An unprecedented National Gallery of Art group exhibition opening Sept. 22 along the Mall in D.C. features works by 50 living Native American artists across the United States. In mediums ranging from painting to performance art, from sculpture to sketches and beadwork to weaving, as well as video and film, “The Land Carries Our Ancestors: Contemporary Art by Native Americans” presents a collective visualization of indigenous reverence for and connection to land they inhabit or once inhabited.
Curated by Jaune Quick-to-See Smith, an artist, and citizen of the Confederated Salish and Kootenai Nation, the show, running through Jan. 15 in the National Gallery’s East Building, reflects thousands of years of spiritual concern for tribal land bases that have been invaded and annexed through serial treaty abrogations. The Flathead Indian Reservation, for instance, was home to three tribes in Montana, Idaho, and British Columbia, of which more than half a million acres slipped from their grasp through land re-allotments that began in 1904. The exhibit’s artistic statement calls for justice and recognition.
Meanwhile, an installation of indigenous art by Dakota-based Ogala-Sioux Marty Two Bulls Jr. puts a new face on Easton’s Academy Art Museum’s Atrium entranceway gallery, where “Hoesy Corona: Terrestrial Caravan” has been making its climate-change statement for a year.

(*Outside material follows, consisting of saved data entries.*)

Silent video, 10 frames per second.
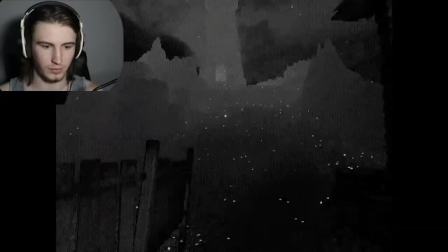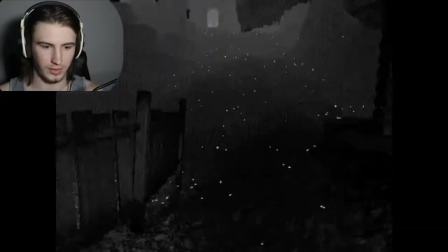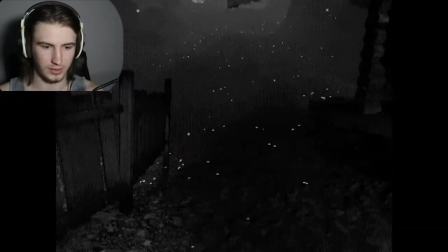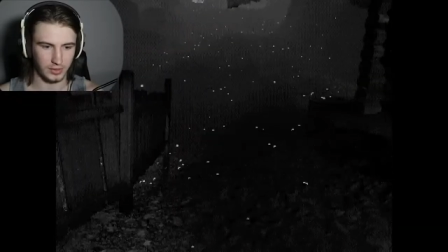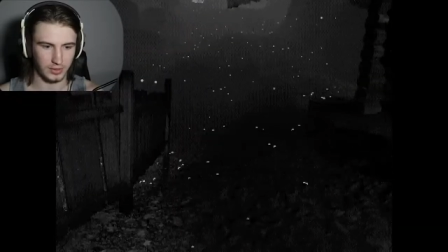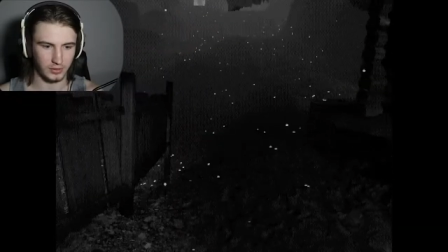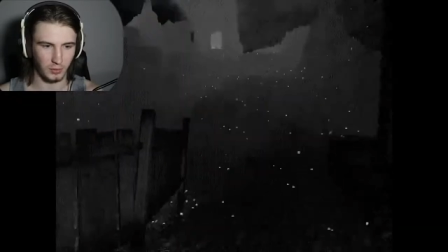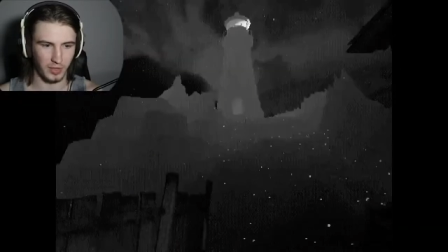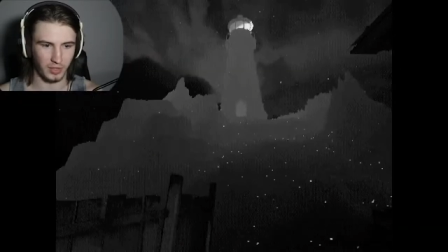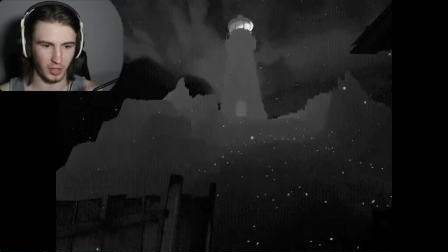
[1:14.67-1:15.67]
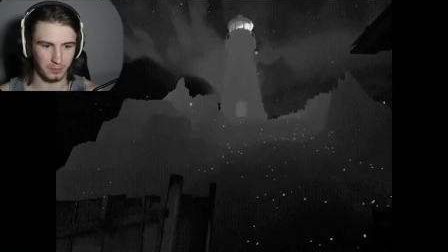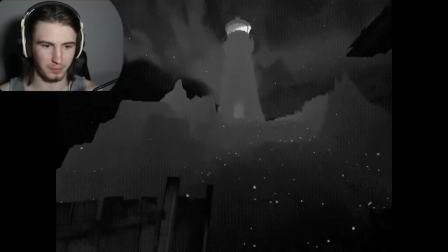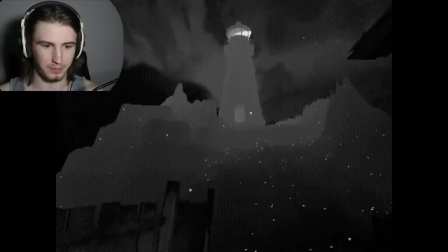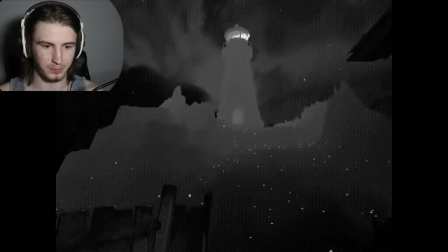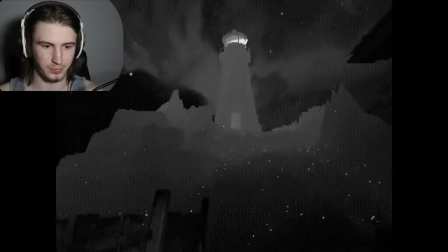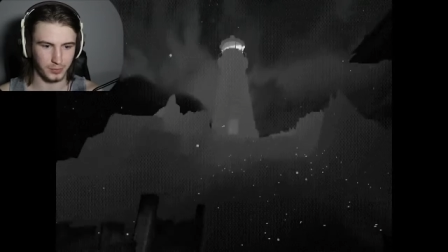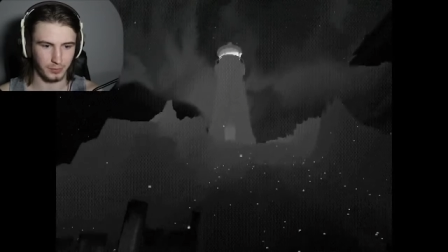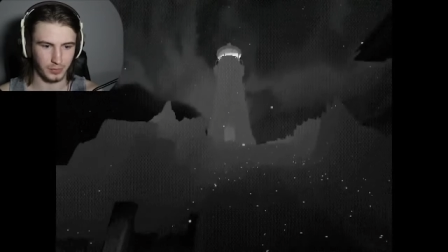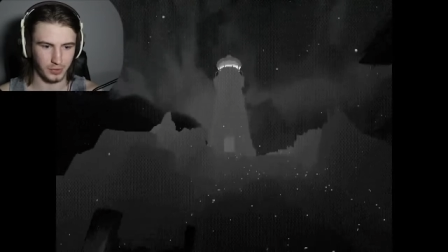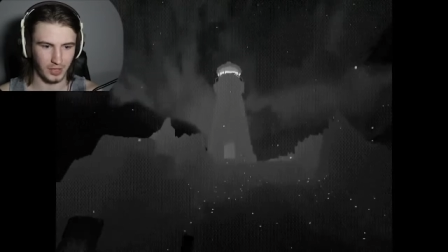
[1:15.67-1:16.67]
Ooh, actually, this would be a good
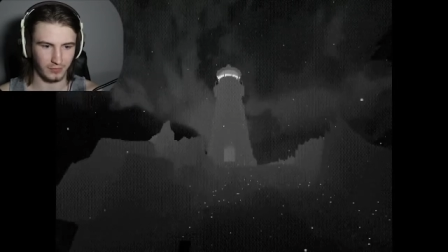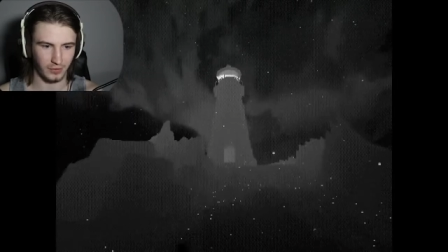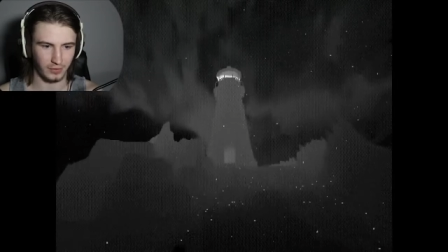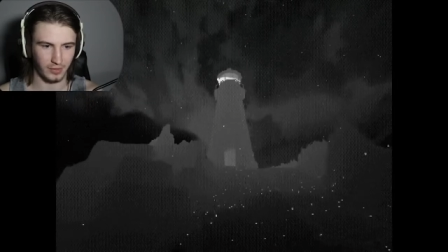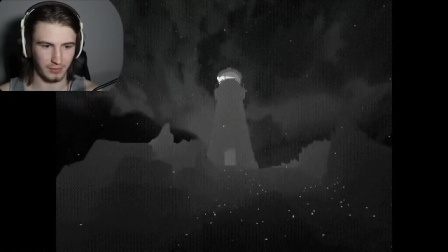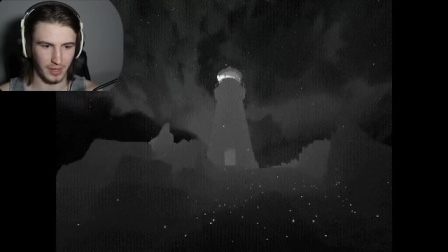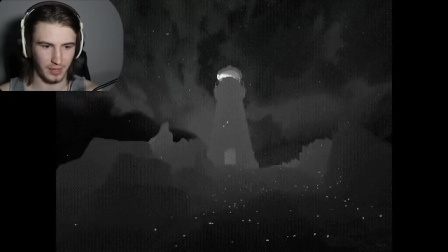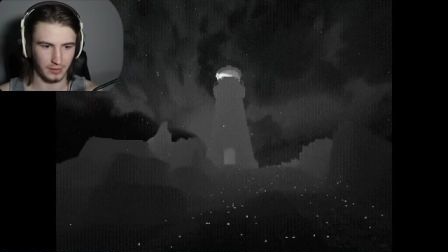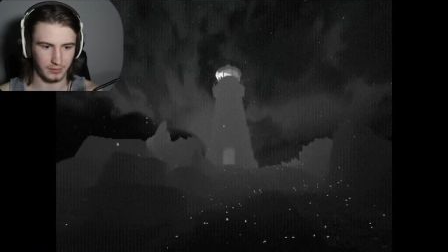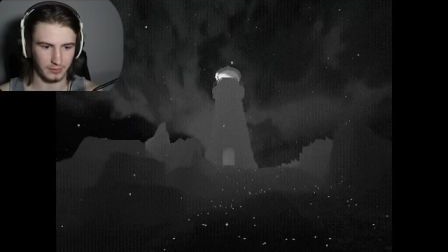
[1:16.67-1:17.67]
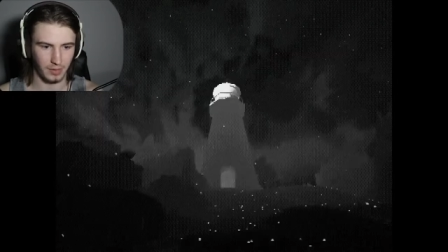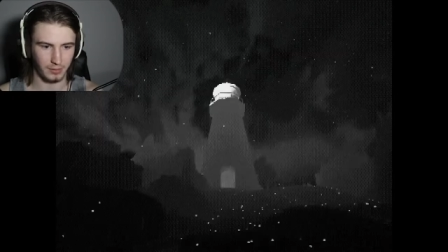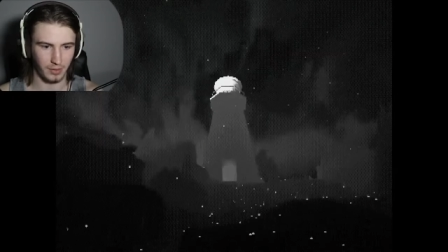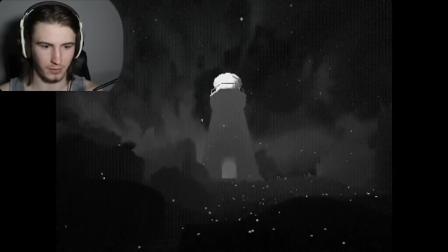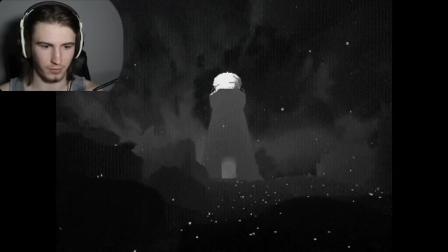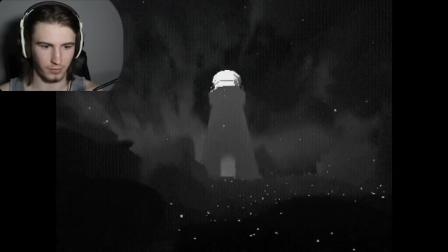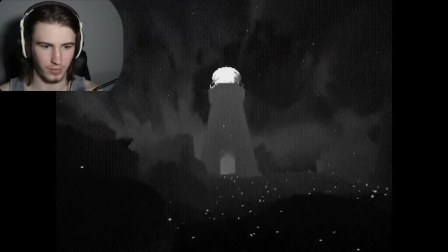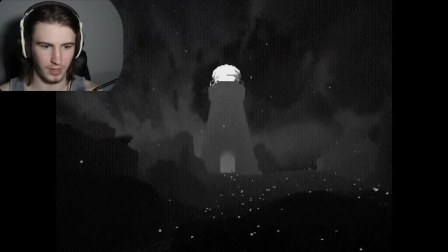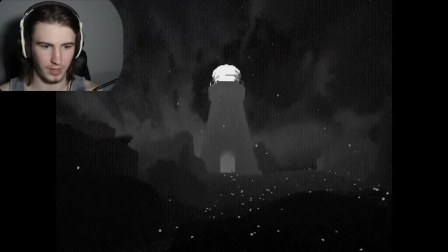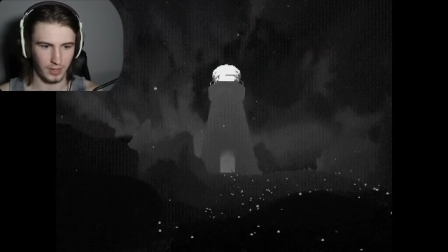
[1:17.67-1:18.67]
shot for a thumbnail. About
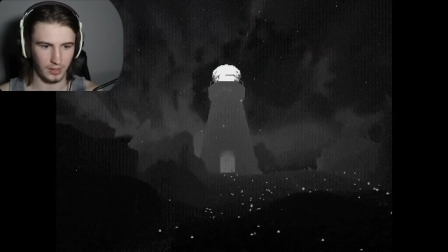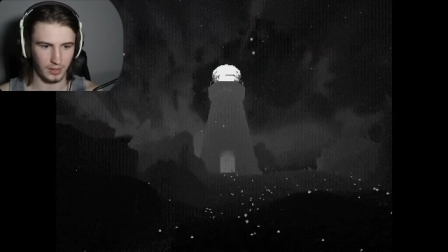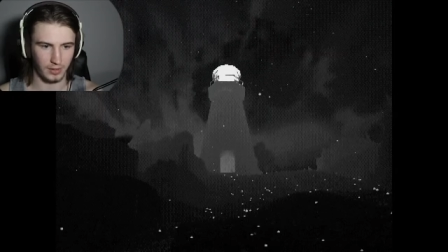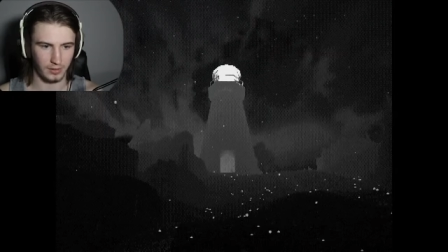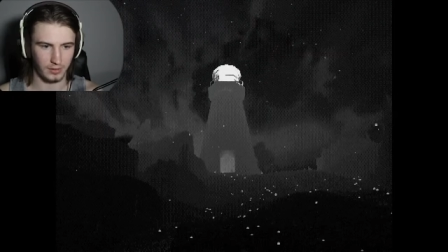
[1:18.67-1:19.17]
right here.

Using the buffalo as a metaphor for overconsumption resulting in near-extinction, the artist critiques a culture that would lay waste to such iconic and powerful creatures. “Marty Two Bulls Jr.: Dominion” is an imagery wasteland of paper cutouts, soda cans, and assorted non-recyclables reflecting a disconnection from nature and a disregard for ancestral economy and wisdom. The installation opens on Sept. 15 and runs through next August. academyartmusuem.org
The Mid-Atlantic Symphony Orchestra, led by Grammy winner Michael Repper, launches its 2023-24 subscription season of Masterworks concerts featuring Beethoven, Tchaikovsky, and living American composer, violinist, and educator Jessie Montgomery.
The season-opening concert, 7:30 p.m. on Thursday, Sept. 28, at Easton Church of God, introduces “Strum,” a song for string orchestra or chamber configurations by Montgomery, resident composer for the Chicago Symphony Orchestra, whose “Soul Force” was among the recordings by African-American women on New York Youth Symphony Orchestra’s album that won the best-orchestral Grammy for the young musicians and music director Repper. Tchaikovsky’s “Serenade for Strings” follows on the program, anchored by Beethoven’s Symphony No. 4. The three-concert series continues at beach venues: Cape Henlopen High School in Lewes, Delaware, 7:30 p.m. Saturday, Sept. 30, and 3 p.m. Oct. 1, Community Church, Ocean Pines.
Here is your chance to welcome autumn with a classical and contemporary salutation.
Steve Parks is a retired New York arts writer and editor now living in Easton.